A verbatim transcript of the data that follows, free of images, is the expected result.

=== Records shown ===
________________________

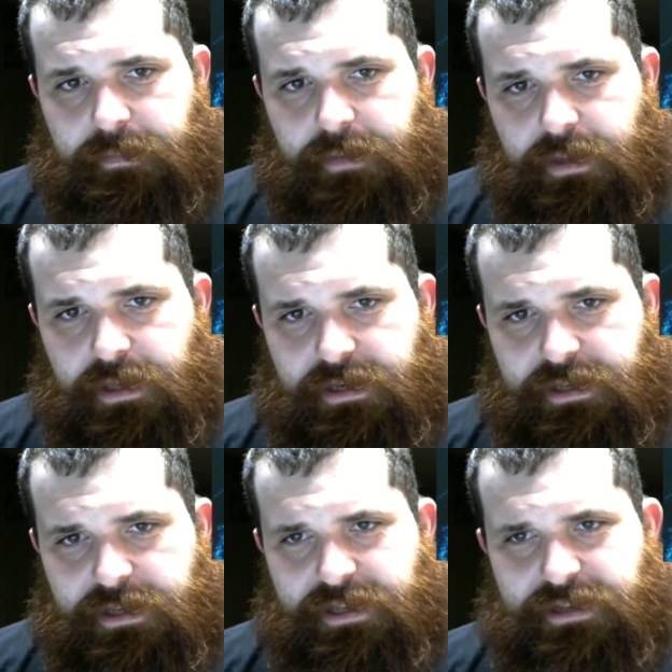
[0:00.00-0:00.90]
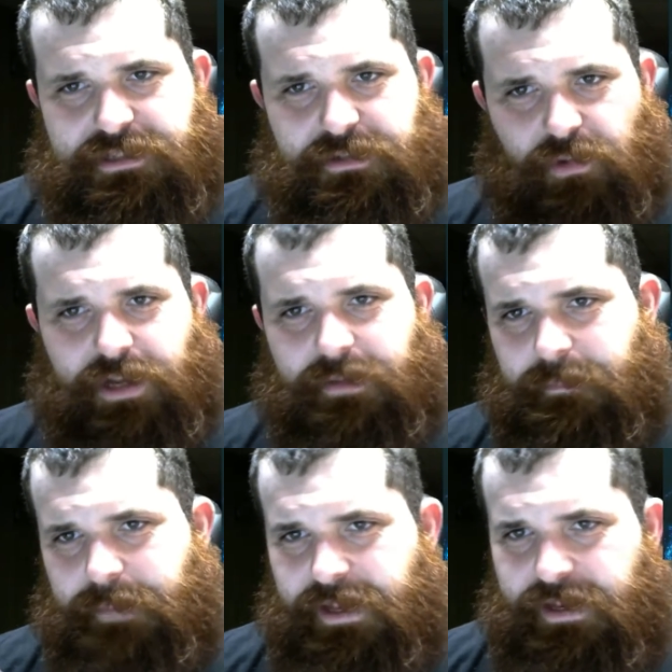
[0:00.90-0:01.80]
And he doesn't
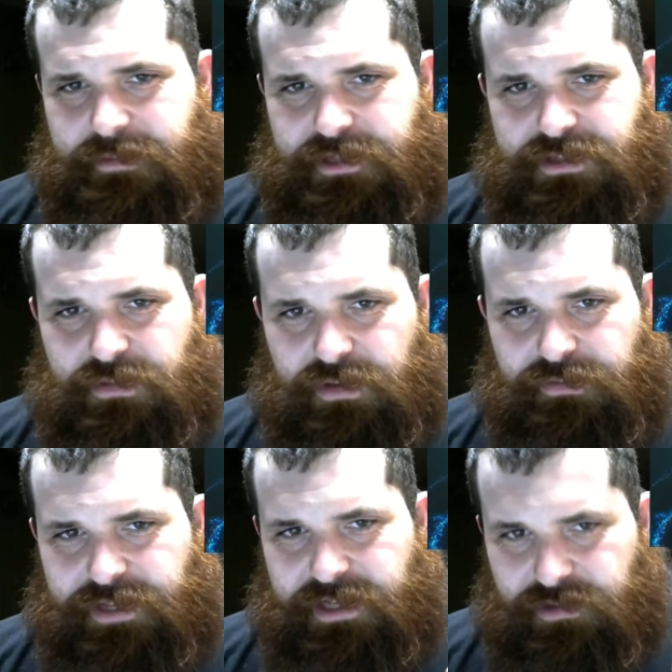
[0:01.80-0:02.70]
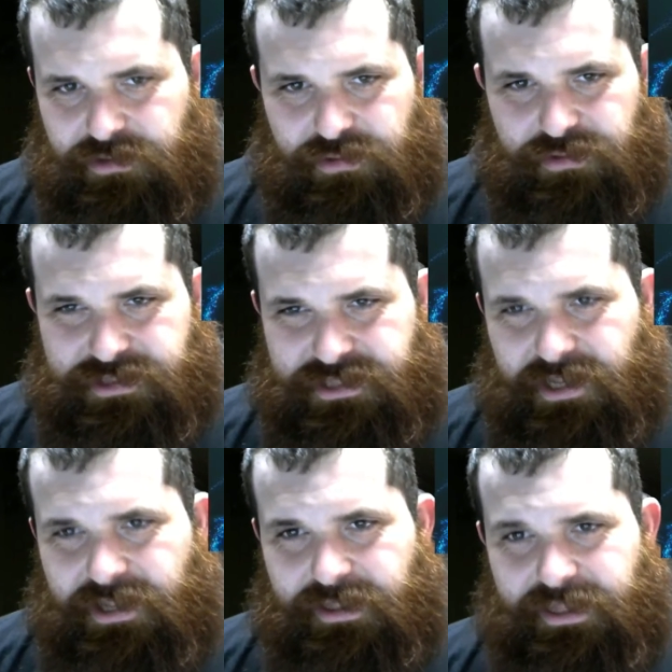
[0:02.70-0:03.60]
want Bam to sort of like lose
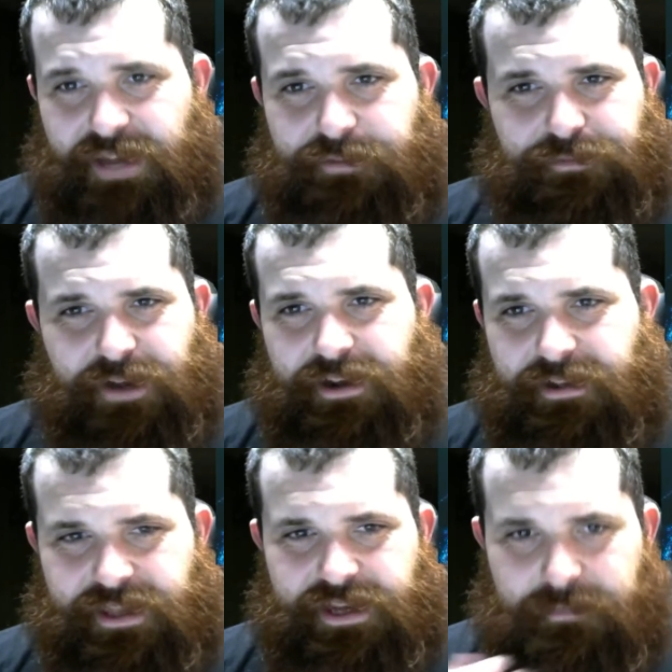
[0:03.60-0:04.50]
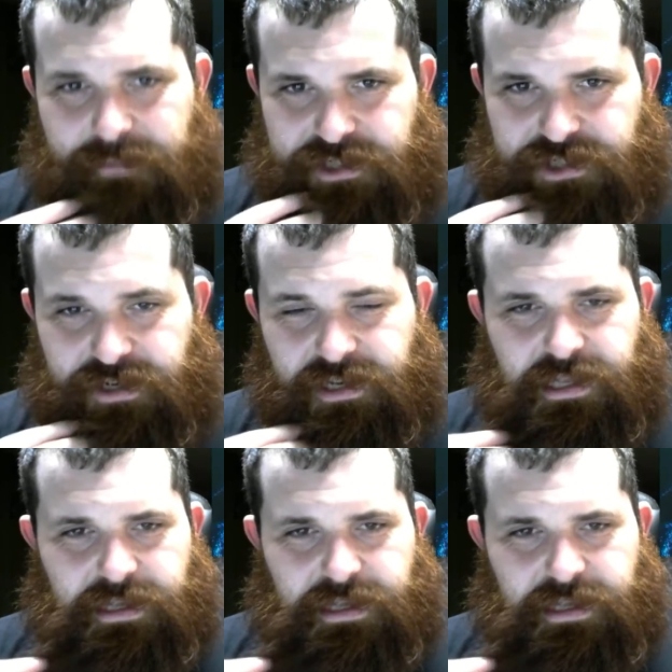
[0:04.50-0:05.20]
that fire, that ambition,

________________________

=== Answer to this exercise ===
[0:00.00-0:00.90]
[0:00.90-0:01.80]
And he doesn't
[0:01.80-0:02.70]
[0:02.70-0:03.60]
want Bam to sort of like lose
[0:03.60-0:04.50]
[0:04.50-0:05.20]
that fire, that ambition,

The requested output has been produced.